When storing millions of records, the choice between dict, dataclass, NamedTuple, __slots__, and arrays has massive memory implications.

import sys
from dataclasses import dataclass
from typing import NamedTuple


class PointDict:
    def __init__(self, x: float, y: float):
        self.x = x
        self.y = y


@dataclass
class PointDataclass:
    x: float
    y: float


@dataclass
class PointSlots:
    __slots__ = ("x", "y")
    x: float
    y: float


class PointNamedTuple(NamedTuple):
    x: float
    y: float


def measure_memory(cls, label: str, n: int = 100_000) -> None:
    """Measure total memory for n instances."""
    import tracemalloc
    tracemalloc.start()
    objects = [cls(1.0, 2.0) for _ in range(n)]
    current, peak = tracemalloc.get_traced_memory()
    tracemalloc.stop()
    print(f"{label:20s}: {current / 1024 / 1024:.2f} MB for {n:,} instances")
    del objects


if __name__ == "__main__":
    measure_memory(PointDict, "Regular class")
    measure_memory(PointDataclass, "Dataclass")
    measure_memory(PointSlots, "Slots dataclass")
    measure_memory(PointNamedTuple, "NamedTuple")

Concept 3: Descriptor Protocol and Type Enforcement

Descriptors are the mechanism behind property, classmethod, staticmethod, and __slots__. Use them for custom type validation at attribute level.

from typing import Any


class TypedField:
    """Descriptor that enforces type at assignment time."""

    def __init__(self, name: str, expected_type: type) -> None:
        self.name = name
        self.expected_type = expected_type
        self.storage_name = f"_typed_{name}"

    def __set_name__(self, owner: type, name: str) -> None:
        self.name = name
        self.storage_name = f"_typed_{name}"

    def __get__(self, obj: Any, objtype: type | None = None) -> Any:
        if obj is None:
            return self
        return getattr(obj, self.storage_name, None)

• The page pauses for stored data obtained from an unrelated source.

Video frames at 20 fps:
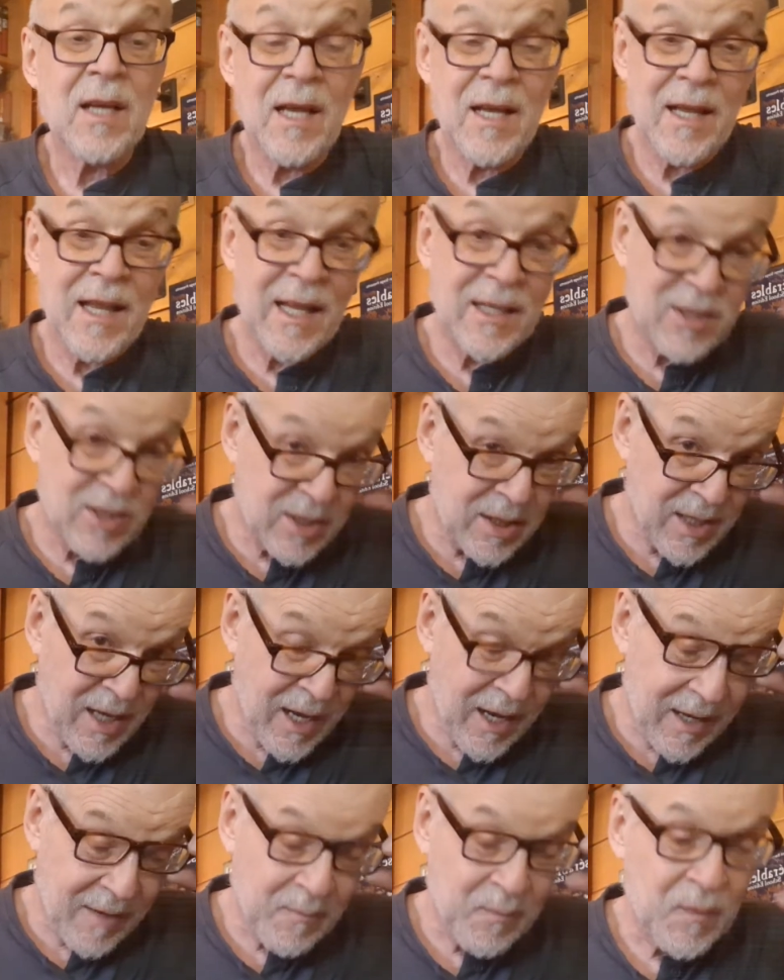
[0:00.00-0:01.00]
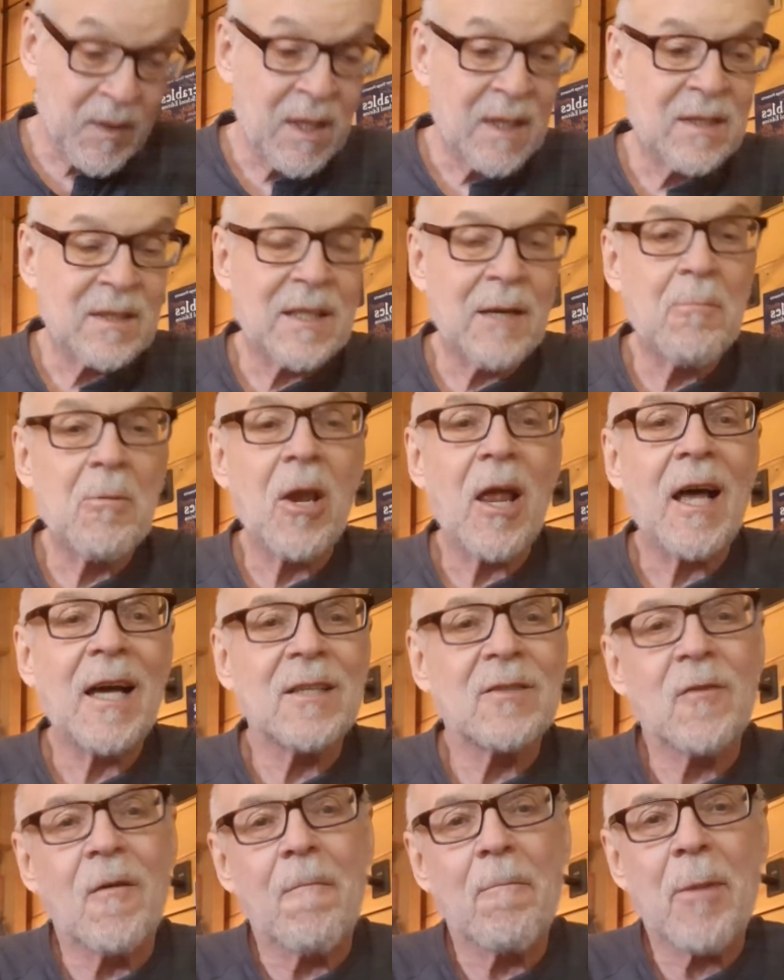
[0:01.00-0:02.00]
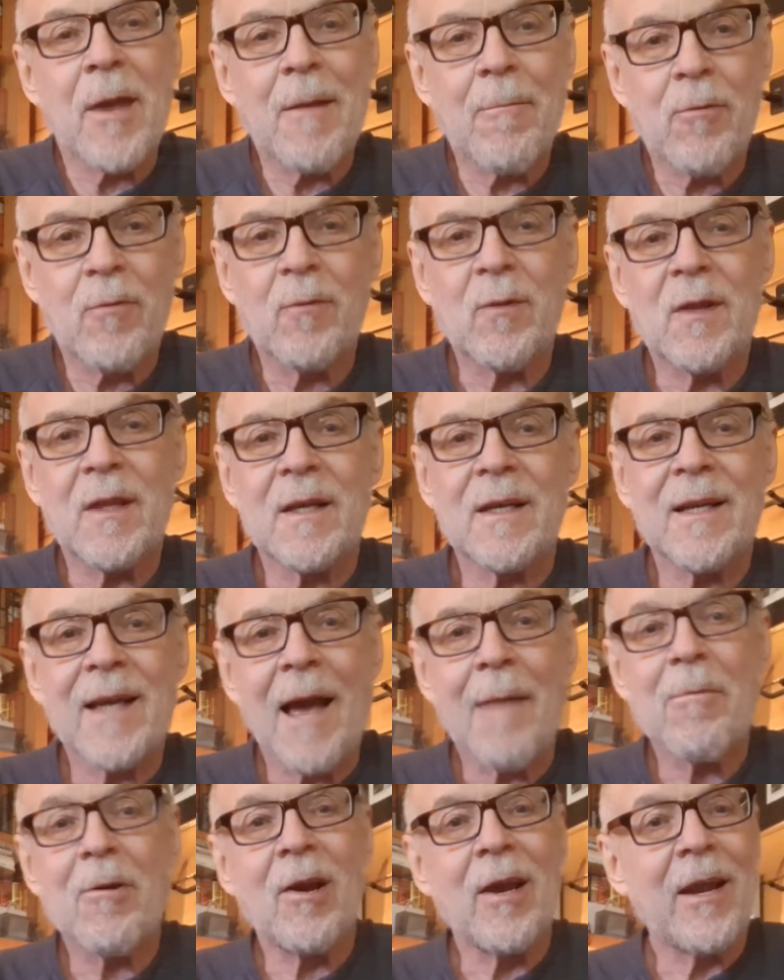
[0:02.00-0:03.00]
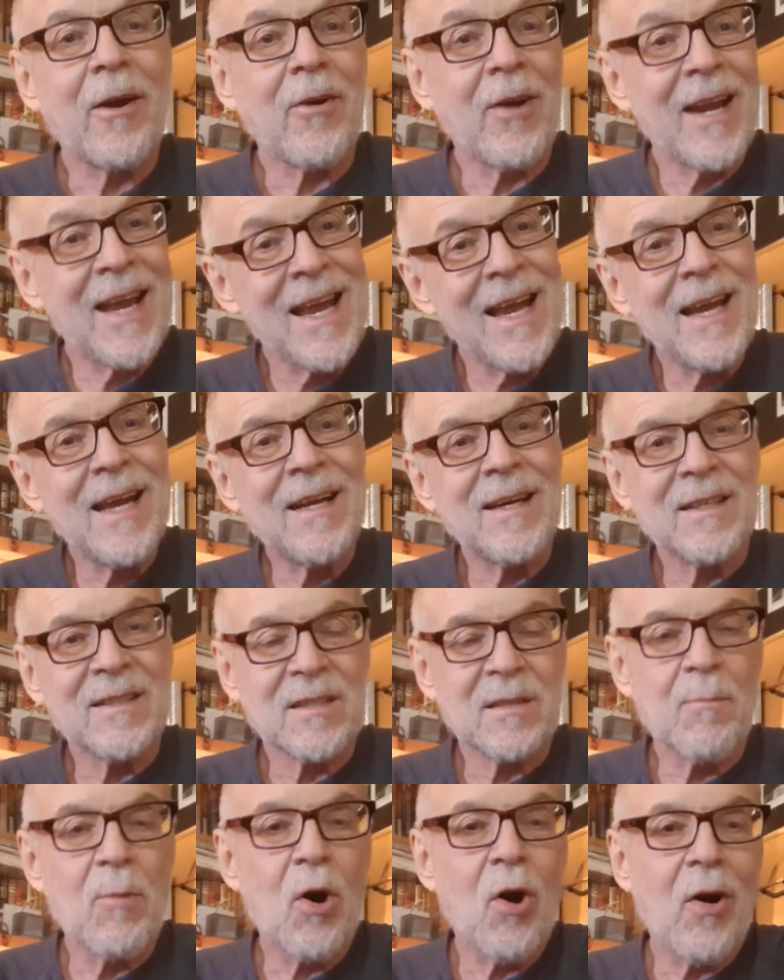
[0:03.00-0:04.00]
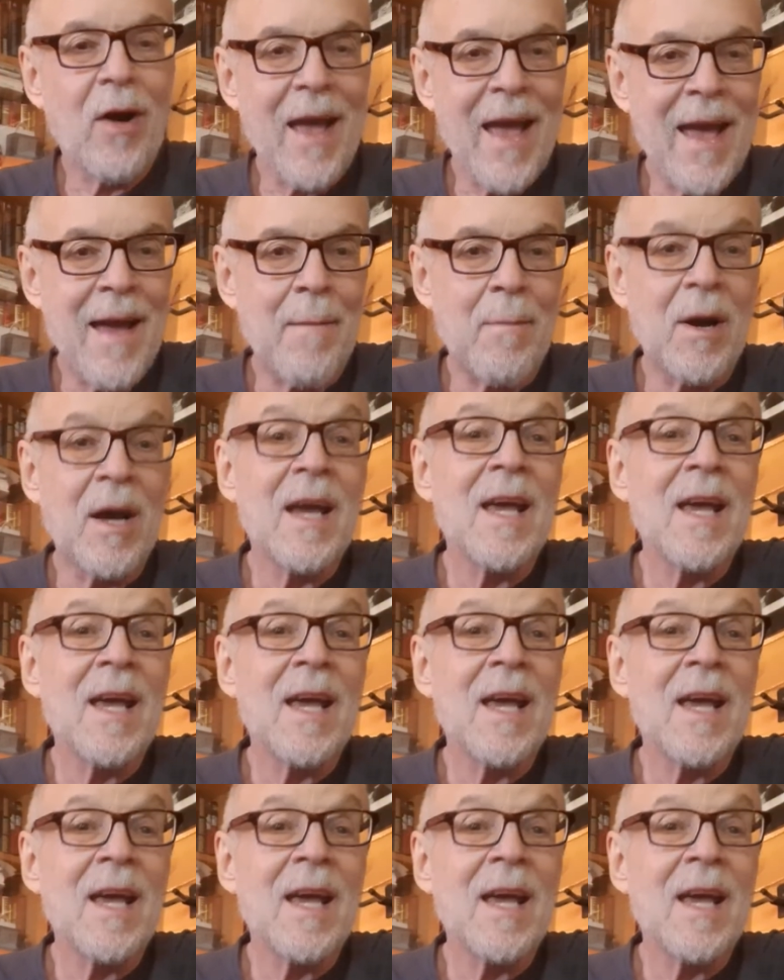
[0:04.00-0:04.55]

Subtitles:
That's symbolized on paper with a capital letter E and a small M.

    def __set__(self, obj: Any, value: Any) -> None:
        if not isinstance(value, self.expected_type):
            raise TypeError(
                f"{self.name} must be {self.expected_type.__name__}, "
                f"got {type(value).__name__}"
            )
        setattr(obj, self.storage_name, value)


class User:
    name = TypedField("name", str)
    age = TypedField("age", int)

    def __init__(self, name: str, age: int) -> None:
        self.name = name
        self.age = age


if __name__ == "__main__":
    u = User("Alice", 30)
    print(u.name, u.age)   # Alice 30

    try:
        u.age = "thirty"   # TypeError: age must be int, got str
    except TypeError as e:
        print(e)

Architecture Patterns

Pattern 1: Type-Driven Domain Modeling

Use NewType and branded types to prevent mixing domain concepts that share the same underlying type.

from typing import NewType

UserId = NewType("UserId", int)
OrderId = NewType("OrderId", int)
Money = NewType("Money", int)  # cents


def get_user(user_id: UserId) -> dict:
    """Fetch user by ID."""
    return {"id": user_id, "name": "Alice"}


def get_order(order_id: OrderId) -> dict:
    """Fetch order by ID."""
    return {"id": order_id, "total": Money(9999)}


# mypy catches this mistake:
uid = UserId(42)
# get_order(uid)  # mypy error: Argument 1 has incompatible type "UserId"; expected "OrderId"

Pattern 2: Protocol-Based Structural Typing

Protocols define interfaces without inheritance — Python's answer to Go interfaces.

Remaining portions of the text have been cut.